CERCLA (Superfund)
What does "CERCLA (Superfund)" mean in law?
The Comprehensive Environmental Response, Compensation, and Liability Act of 1980 (42 U.S.C. 9601 et seq.), commonly known as Superfund, establishes a federal program for cleaning up sites contaminated with hazardous substances and imposes strict, joint and several, and retroactive liability on potentially responsible parties (PRPs). PRPs include current owners and operators of contaminated facilities, past owners and operators at the time of disposal, generators who arranged for disposal of hazardous substances, and transporters who selected the disposal site. CERCLA liability is notoriously expansive: a PRP can be held liable for the entire cost of cleanup even if it contributed only a small fraction of the contamination, though it may seek contribution from other PRPs under Section 113(f). The Superfund trust, originally financed by taxes on petroleum and chemical industries, provides EPA with funds to clean up orphan sites where no viable PRP exists.
Definition
The Comprehensive Environmental Response, Compensation, and Liability Act of 1980 (42 U.S.C. 9601 et seq.), commonly known as Superfund, establishes a federal program for cleaning up sites contaminated with hazardous substances and imposes strict, joint and several, and retroactive liability on potentially responsible parties (PRPs).

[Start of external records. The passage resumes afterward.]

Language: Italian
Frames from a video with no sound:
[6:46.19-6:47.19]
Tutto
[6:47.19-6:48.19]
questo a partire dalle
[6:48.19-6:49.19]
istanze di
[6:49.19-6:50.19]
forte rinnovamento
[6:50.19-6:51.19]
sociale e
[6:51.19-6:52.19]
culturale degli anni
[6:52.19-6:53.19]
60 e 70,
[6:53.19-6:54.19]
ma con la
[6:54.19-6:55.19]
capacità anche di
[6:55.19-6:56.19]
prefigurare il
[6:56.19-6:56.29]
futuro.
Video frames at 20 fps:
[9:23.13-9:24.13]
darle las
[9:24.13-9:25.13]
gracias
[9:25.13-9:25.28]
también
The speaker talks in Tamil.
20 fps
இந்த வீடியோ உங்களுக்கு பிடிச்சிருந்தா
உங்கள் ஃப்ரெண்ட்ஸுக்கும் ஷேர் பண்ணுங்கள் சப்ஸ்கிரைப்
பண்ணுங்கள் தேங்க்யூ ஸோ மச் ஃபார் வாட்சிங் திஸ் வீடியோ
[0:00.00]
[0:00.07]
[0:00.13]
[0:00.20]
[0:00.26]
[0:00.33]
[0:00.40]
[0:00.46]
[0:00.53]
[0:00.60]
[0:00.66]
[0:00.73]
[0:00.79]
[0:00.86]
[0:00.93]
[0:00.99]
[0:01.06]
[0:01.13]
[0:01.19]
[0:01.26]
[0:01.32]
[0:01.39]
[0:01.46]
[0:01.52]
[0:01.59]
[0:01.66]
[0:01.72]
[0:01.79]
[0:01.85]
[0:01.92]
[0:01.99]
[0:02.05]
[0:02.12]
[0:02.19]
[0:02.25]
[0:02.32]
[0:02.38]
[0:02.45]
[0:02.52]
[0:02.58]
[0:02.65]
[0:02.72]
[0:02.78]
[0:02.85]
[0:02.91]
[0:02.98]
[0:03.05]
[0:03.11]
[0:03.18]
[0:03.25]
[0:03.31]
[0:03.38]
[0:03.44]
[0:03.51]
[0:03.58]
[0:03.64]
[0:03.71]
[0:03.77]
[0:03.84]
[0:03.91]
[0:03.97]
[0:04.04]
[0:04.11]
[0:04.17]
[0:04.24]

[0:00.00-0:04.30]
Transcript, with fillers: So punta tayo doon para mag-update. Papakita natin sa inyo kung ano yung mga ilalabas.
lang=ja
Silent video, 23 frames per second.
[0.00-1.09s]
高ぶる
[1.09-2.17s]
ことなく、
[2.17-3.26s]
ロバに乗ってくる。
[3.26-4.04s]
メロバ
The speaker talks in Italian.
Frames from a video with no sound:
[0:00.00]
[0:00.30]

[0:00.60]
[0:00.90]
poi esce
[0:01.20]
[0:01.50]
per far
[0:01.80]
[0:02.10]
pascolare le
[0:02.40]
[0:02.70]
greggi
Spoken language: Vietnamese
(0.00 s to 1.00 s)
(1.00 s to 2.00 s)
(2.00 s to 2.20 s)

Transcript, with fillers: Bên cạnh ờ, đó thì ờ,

PRPs include current owners and operators of contaminated facilities, past owners and operators at the time of disposal, generators who arranged for disposal of hazardous substances, and transporters who selected the disposal site. CERCLA liability is notoriously expansive: a PRP can be held liable for the entire cost of cleanup even if it contributed only a small fraction of the contamination, though it may seek contribution from other PRPs under Section 113(f). The Superfund trust, originally financed by taxes on petroleum and chemical industries, provides EPA with funds to clean up orphan sites where no viable PRP exists.
Example
A real estate developer who purchases an abandoned industrial site discovers soil contamination from decades of chemical manufacturing and faces CERCLA liability for cleanup costs potentially reaching millions of dollars, even though it did not cause the contamination.